Material shown:

* * * *

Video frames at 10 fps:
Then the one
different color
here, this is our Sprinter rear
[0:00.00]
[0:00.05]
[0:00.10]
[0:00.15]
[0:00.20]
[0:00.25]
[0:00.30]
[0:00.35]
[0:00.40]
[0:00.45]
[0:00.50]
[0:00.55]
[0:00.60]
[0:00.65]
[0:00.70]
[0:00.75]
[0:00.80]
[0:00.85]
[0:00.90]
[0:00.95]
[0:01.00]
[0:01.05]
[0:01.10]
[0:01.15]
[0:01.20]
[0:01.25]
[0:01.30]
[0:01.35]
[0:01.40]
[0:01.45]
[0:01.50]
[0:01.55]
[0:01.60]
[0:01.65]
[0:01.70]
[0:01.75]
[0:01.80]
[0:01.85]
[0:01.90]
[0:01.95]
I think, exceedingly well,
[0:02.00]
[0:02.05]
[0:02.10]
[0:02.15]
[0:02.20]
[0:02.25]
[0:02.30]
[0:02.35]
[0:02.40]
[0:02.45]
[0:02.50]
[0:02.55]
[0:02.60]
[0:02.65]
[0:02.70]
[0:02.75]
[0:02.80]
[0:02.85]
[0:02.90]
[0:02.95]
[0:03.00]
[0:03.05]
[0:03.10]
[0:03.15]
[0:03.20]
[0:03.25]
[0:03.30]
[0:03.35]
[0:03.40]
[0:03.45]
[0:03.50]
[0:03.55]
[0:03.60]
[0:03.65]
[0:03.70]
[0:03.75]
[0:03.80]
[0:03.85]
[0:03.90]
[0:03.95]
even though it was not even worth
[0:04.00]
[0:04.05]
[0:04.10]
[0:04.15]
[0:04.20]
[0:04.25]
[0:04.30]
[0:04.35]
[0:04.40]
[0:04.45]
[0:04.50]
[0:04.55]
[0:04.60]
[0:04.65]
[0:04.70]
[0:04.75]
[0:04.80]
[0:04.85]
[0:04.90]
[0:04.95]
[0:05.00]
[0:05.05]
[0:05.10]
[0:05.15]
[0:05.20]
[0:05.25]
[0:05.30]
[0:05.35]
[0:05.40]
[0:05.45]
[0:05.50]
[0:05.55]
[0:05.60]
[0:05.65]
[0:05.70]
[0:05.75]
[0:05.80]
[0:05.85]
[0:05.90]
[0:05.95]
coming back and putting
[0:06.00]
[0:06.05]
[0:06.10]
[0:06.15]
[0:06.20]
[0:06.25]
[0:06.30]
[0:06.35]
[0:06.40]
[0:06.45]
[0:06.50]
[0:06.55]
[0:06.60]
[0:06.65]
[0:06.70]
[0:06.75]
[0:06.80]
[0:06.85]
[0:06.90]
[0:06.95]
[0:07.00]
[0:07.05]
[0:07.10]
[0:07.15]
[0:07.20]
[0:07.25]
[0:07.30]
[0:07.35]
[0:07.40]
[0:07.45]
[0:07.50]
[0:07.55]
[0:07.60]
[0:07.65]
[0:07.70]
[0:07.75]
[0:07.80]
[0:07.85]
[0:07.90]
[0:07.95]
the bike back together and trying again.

* * * *

Work request:
Give the listing again, word for word.

Answer box:
Video frames at 10 fps:
Then the one
different color
here, this is our Sprinter rear
[0:00.00]
[0:00.05]
[0:00.10]
[0:00.15]
[0:00.20]
[0:00.25]
[0:00.30]
[0:00.35]
[0:00.40]
[0:00.45]
[0:00.50]
[0:00.55]
[0:00.60]
[0:00.65]
[0:00.70]
[0:00.75]
[0:00.80]
[0:00.85]
[0:00.90]
[0:00.95]
[0:01.00]
[0:01.05]
[0:01.10]
[0:01.15]
[0:01.20]
[0:01.25]
[0:01.30]
[0:01.35]
[0:01.40]
[0:01.45]
[0:01.50]
[0:01.55]
[0:01.60]
[0:01.65]
[0:01.70]
[0:01.75]
[0:01.80]
[0:01.85]
[0:01.90]
[0:01.95]
I think, exceedingly well,
[0:02.00]
[0:02.05]
[0:02.10]
[0:02.15]
[0:02.20]
[0:02.25]
[0:02.30]
[0:02.35]
[0:02.40]
[0:02.45]
[0:02.50]
[0:02.55]
[0:02.60]
[0:02.65]
[0:02.70]
[0:02.75]
[0:02.80]
[0:02.85]
[0:02.90]
[0:02.95]
[0:03.00]
[0:03.05]
[0:03.10]
[0:03.15]
[0:03.20]
[0:03.25]
[0:03.30]
[0:03.35]
[0:03.40]
[0:03.45]
[0:03.50]
[0:03.55]
[0:03.60]
[0:03.65]
[0:03.70]
[0:03.75]
[0:03.80]
[0:03.85]
[0:03.90]
[0:03.95]
even though it was not even worth
[0:04.00]
[0:04.05]
[0:04.10]
[0:04.15]
[0:04.20]
[0:04.25]
[0:04.30]
[0:04.35]
[0:04.40]
[0:04.45]
[0:04.50]
[0:04.55]
[0:04.60]
[0:04.65]
[0:04.70]
[0:04.75]
[0:04.80]
[0:04.85]
[0:04.90]
[0:04.95]
[0:05.00]
[0:05.05]
[0:05.10]
[0:05.15]
[0:05.20]
[0:05.25]
[0:05.30]
[0:05.35]
[0:05.40]
[0:05.45]
[0:05.50]
[0:05.55]
[0:05.60]
[0:05.65]
[0:05.70]
[0:05.75]
[0:05.80]
[0:05.85]
[0:05.90]
[0:05.95]
coming back and putting
[0:06.00]
[0:06.05]
[0:06.10]
[0:06.15]
[0:06.20]
[0:06.25]
[0:06.30]
[0:06.35]
[0:06.40]
[0:06.45]
[0:06.50]
[0:06.55]
[0:06.60]
[0:06.65]
[0:06.70]
[0:06.75]
[0:06.80]
[0:06.85]
[0:06.90]
[0:06.95]
[0:07.00]
[0:07.05]
[0:07.10]
[0:07.15]
[0:07.20]
[0:07.25]
[0:07.30]
[0:07.35]
[0:07.40]
[0:07.45]
[0:07.50]
[0:07.55]
[0:07.60]
[0:07.65]
[0:07.70]
[0:07.75]
[0:07.80]
[0:07.85]
[0:07.90]
[0:07.95]
the bike back together and trying again.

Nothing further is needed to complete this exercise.